In the present prospective study, we investigated the treatment effect of acupuncture combined with Buyang Huanwu decoction in patients with ischemic stroke. Our goal was to provide more clinical evidence for the application of acupuncture and Buyang Huanwu decoction in the treatment of ischemic stroke.

Patients

This prospective study included patients with ischemic stroke who presented to our hospital from April 2015 to December 2016. All patients were hospitalized within 72 h and were first diagnosed with ischemic stroke by imaging techniques such as magnetic resonance imaging or computed tomography. The following patients were excluded from the study: patients with a history of stroke; patients with severe infection; patients with other severe organ dysfunction such as severe liver, renal, or heart disease; patients with hemorrhagic cerebrovascular disease or epilepsy; and patients with severe cognitive dysfunction that prevented them from cooperating during the examination.
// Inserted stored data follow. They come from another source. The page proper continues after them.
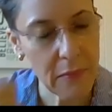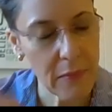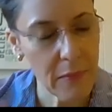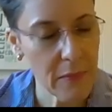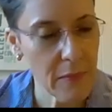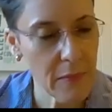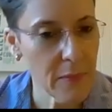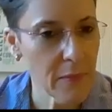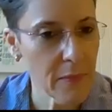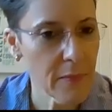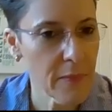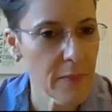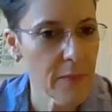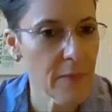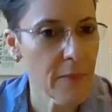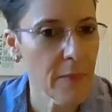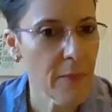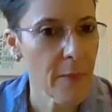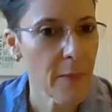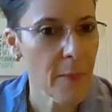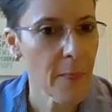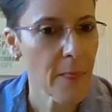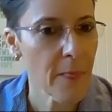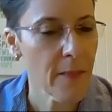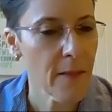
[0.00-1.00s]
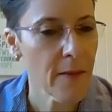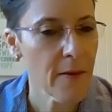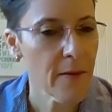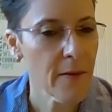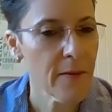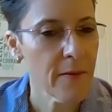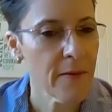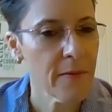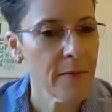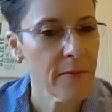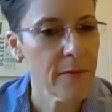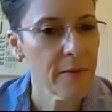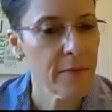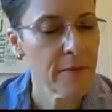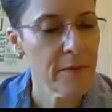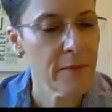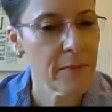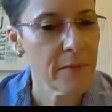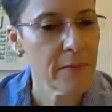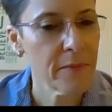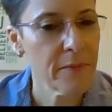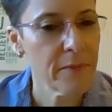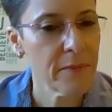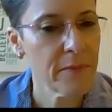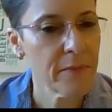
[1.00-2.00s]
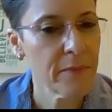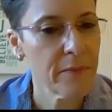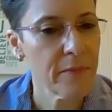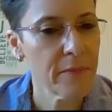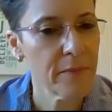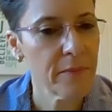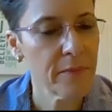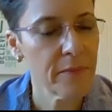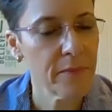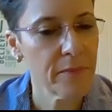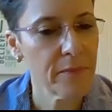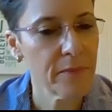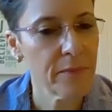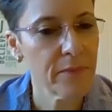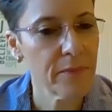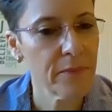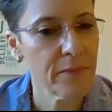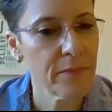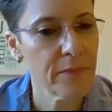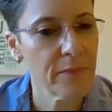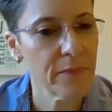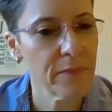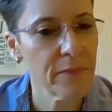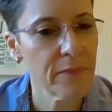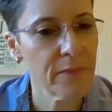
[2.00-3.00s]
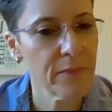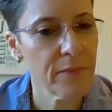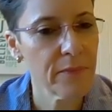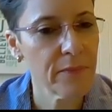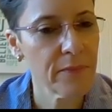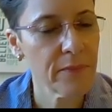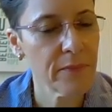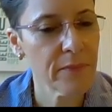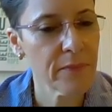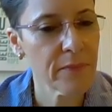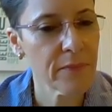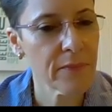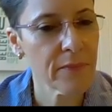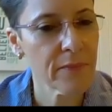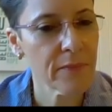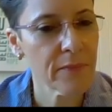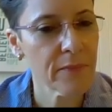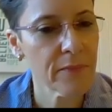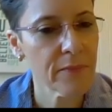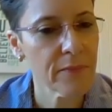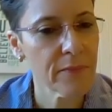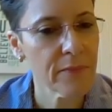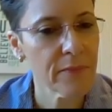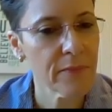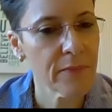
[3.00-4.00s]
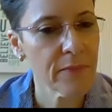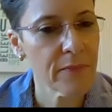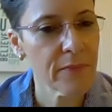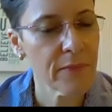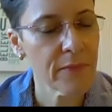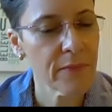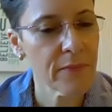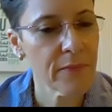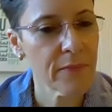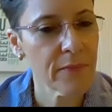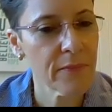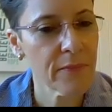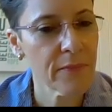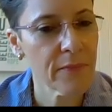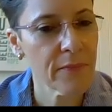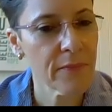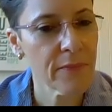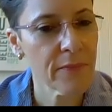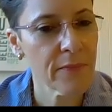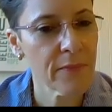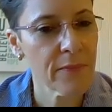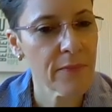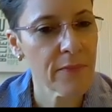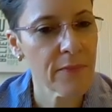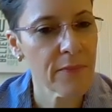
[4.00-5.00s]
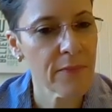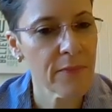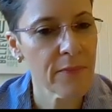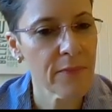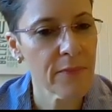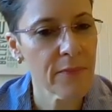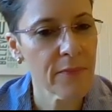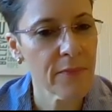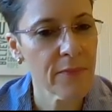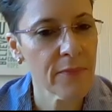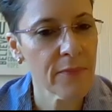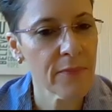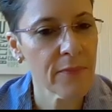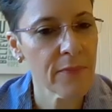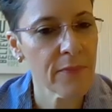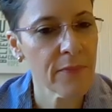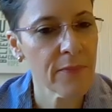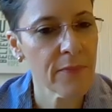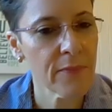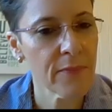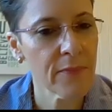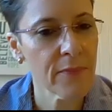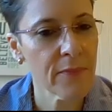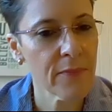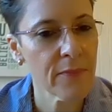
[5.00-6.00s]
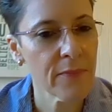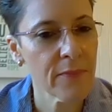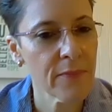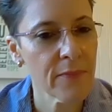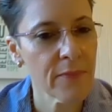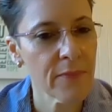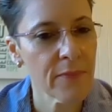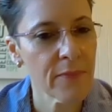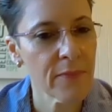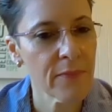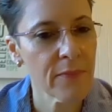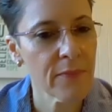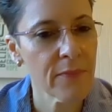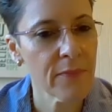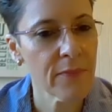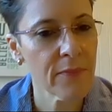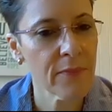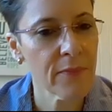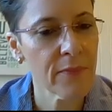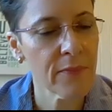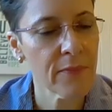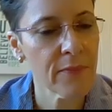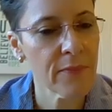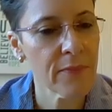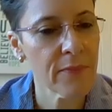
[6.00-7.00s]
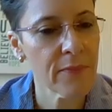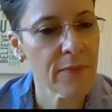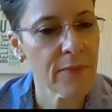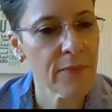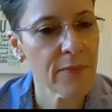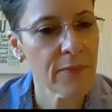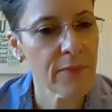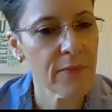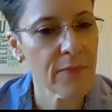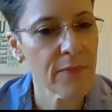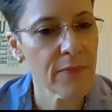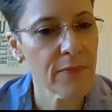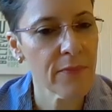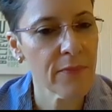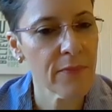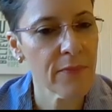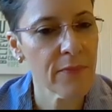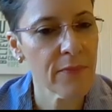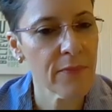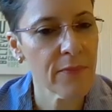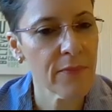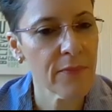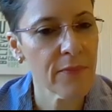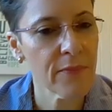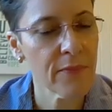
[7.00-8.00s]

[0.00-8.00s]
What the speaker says: This person isn't speaking.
The patients were divided into three groups: the control group, acupuncture group, and combined group. All patients were treated by normal methods including antihypertensive drugs, hypoglycemic and antiplatelet aggregation drugs, and constraint-induced movement therapy according to the Chinese guideline for the prevention and treatment of cerebrovascular disease.18 Patients in the acupuncture group received acupuncture treatment as described elsewhere.19 Briefly, the main acupoints were Shuigou (DU 26), Baihui (DU20), and Fengfu (DU16), and the auxiliary acupoints were Neiguan (PC6), Shenmen (HT7), Jiquan (HT1), Chize (LU5), Weizhong (BL40), and Sanyinjiao (SP6). Patients with dysphagia were also treated at the acupoints Fengchi (GB20), Yifeng (SJ17), and Wangu (GB12); those with limb disorders were treated at Hegu (LI4), Houxi (SI3), Qiuxu (GB40), Yanglingquan (GB34), and Zulinqi (B41); and those with a language disadvantage were treated at Lianquan (RN23) and Yuye (HN12). The acupuncture treatment was conducted every day during the treatment period, and each session lasted for 30 minutes. Patients in the combined group were treated with Buyang Huanwu decoction every day during the treatment period. The composition of the decoction was raw Astragalus30 g, angelica 15 g, longan meat 15 g, antler gum 10 g, Salvia miltiorrhiza 10 g, frankincense 10 g, myrrh 10 g, and dried pine 5 g. All treatments continued for 4 weeks. Written informed consent was obtained from all patients for publication of their individual details and accompanying images in this manuscript. The consent form is held by the authors and is available for review by the Editor-in-Chief. The present study was approved by the First People’s Hospital of Xuzhou.

Data collection and follow-up

Demographic data such as age and sex and clinical information including complications and medication conditions were recorded. The National Institutes of Health Stroke Scale (NIHSS) score, Chinese Stroke Scale (CSS) score, and Barthel index (BI) score were measured within 24 h after admission as well as after treatment. The levels of cholesterol (CHO), triglycerides (TG), high-density lipoprotein (HDL), and low-density lipoprotein (LDL) were also evaluated before and after treatment. All patients were followed up for recurrence by direct visits or phone calls, and the follow-up duration was 1 year.

Statistical analysis

Continuous data are expressed as mean ± standard deviation. The chi square test was used to compare count data and rates. Comparisons between two groups of continuous data were performed using Student’s t-test, and comparisons among three groups were conducted by one-way analysis of variance. A Kaplan–Meier curve was used analyze recurrence at 1 year. A P value of <0.05 was considered statistically significant. All calculations were performed using SPSS 22.0 (IBM Corp., Armonk, NY, USA).

Basic clinical information for all patients

In total, 115 patients with ischemic stroke were included in the present study (control group, n = 38; acupuncture group, n = 39; and combined group, n = 38). The characteristics of all patients are listed in Table 1. The patients’ mean age was 61.6 ± 13.8 years, and the male:female ratio was 63:53. Complications; medication conditions; pretreatment CSS, BI, and NIHSS scores; and pretreatment levels of CHO, TG, HDL, and LDL were not significantly different among the three groups.